I have never known someone who gave their troubles to God, instead of processing the pain of being human, infinitely small in vast, random space, who had truly known what it is to be “born again.” Yet Christians have taken that term and made it into something as easy as saying a prayer, cherrypicking what you want to believe about things, and continuing to live a privileged life where you go to church sometimes.

However, please note that it was not a decision. I did not “choose” to stop believing in God, nor is it possible for me to make the “decision” to believe again. I sorted through the evidence until I couldn’t argue with it anymore, and had to accept reality, regardless of how I felt about it.

As for why I think Yeshua existed and was crucified, several reasons. I can’t just ignore that most religious people in the world are Christians, and this story has been passed down, flawed and mythological as it may be. Historians generally agree it was one person or perhaps multiple people that the myth was based on – and I agree with the evidence (which is multiple mentionings of this man in other documents). I think he was crucified because (a) the probability of getting crucified if you were a foreigner with followers was really high at the time and (b) Islam makes a big deal out of denying point (a) to the point that I think they protest too much, adding credence to the possibility. I ultimately don’t know, that’s just my answer when people ask me what I think about Jesus – the historical evidence and mythological writings point to a pretty good probability that at least his existence and execution happened.

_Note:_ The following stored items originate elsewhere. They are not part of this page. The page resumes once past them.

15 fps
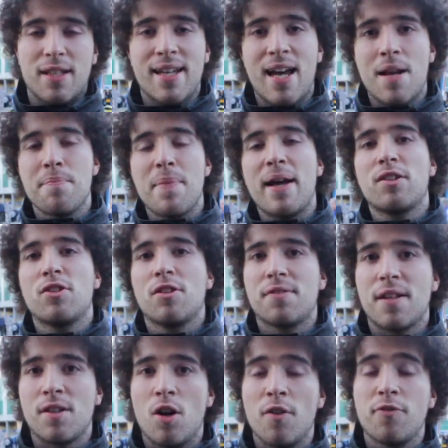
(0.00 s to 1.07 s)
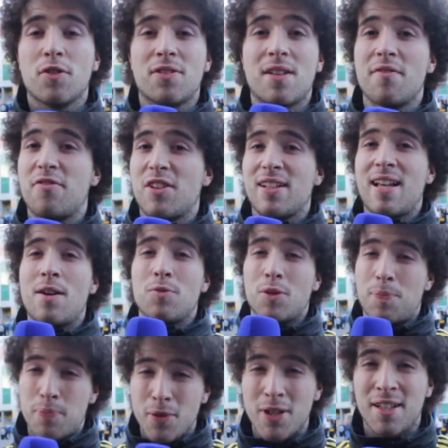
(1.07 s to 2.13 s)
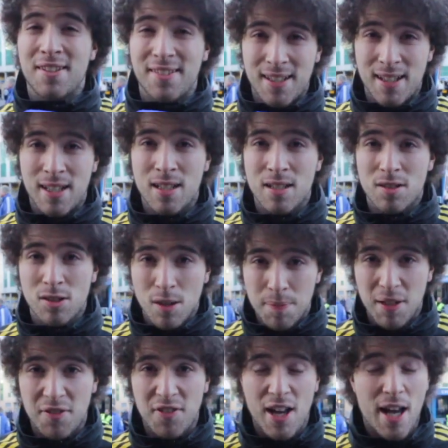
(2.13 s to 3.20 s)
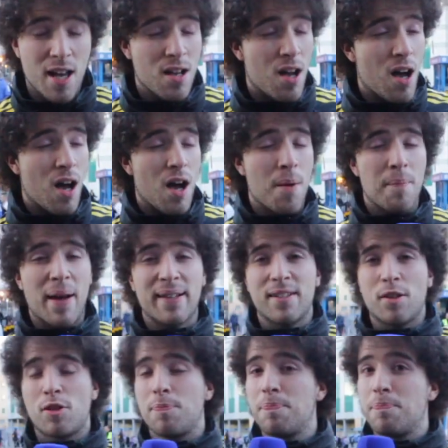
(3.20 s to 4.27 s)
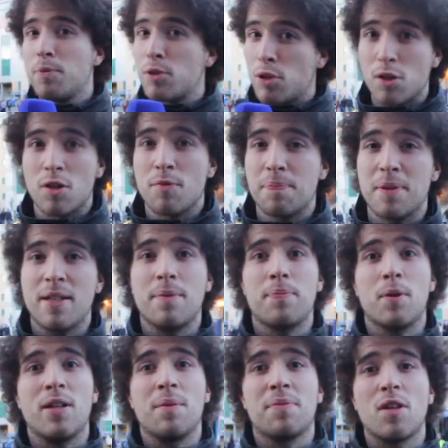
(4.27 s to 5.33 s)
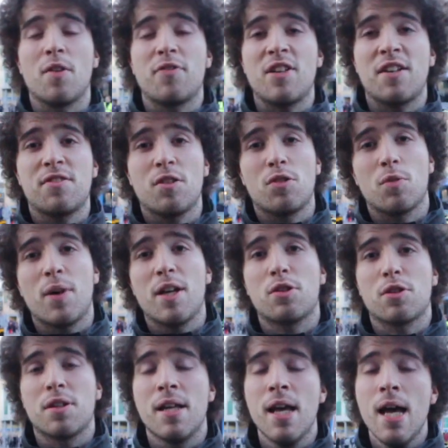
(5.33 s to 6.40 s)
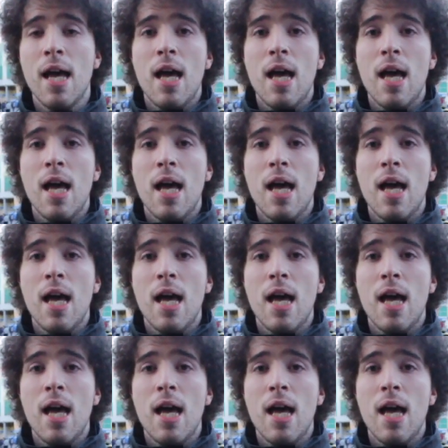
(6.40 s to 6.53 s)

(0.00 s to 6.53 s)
Getting Matic sent off was something that was pretty silly, to be fair. Matic shouldn't be putting himself in that situation.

Seems kinda disjointed to go off on a tangent about religion, though, huh? It’s my birthday and I can do what I want, but I’m getting picked up by a friend who’s taking me out to sushi in a few minutes, so I have to go soon. Here’s the rest of the update:

In 2015, I was working at a summer camp, and had no way to blog because I had no internet. I was high up in the mountains, and my other trip leader, Bo, had insisted that I not even write in my journal, because I shouldn’t have to do anything on my birthday. We hiked to the top of a mountain, and another counselor revealed my birthday gift: a handful of king-size non-chocolate candies that could be easily hidden in one of the backpacks.

In 2016, I was being kicked out because my roommates weren’t happy about me letting my homeless boyfriend sleep over so often. I started smoking Swisher Sweets cigars, but I can’t stand them now.

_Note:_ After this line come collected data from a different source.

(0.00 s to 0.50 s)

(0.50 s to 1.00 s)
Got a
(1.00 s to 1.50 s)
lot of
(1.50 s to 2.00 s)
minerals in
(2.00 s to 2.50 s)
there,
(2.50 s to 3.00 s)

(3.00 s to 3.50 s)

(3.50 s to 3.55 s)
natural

In 2017, I was in the miserable state of living with ex-friends in an unfriendly desert town. They were able to help but stopped and kicked us out, leaving us to get back to our home state by ourselves without a word.

Now it’s 2018, and I’m back in the Pacific Northwest. I have no idea how I’m going to make rent for August (My Patreon supporters are amazing, but that doesn’t come in until after rent is due), but I know I’m not alone, and I’ve been free of that particular terror for most of my life.

As much as I hate injustice and want to do everything I can to use my experience and my abilities to end all oppression of all kinds, that is life. I am grieving and growing with my eyes open to what is and what should never be. Soon enough I will write about the many facets of what that has looked like, in my tiny corner of conscious experience.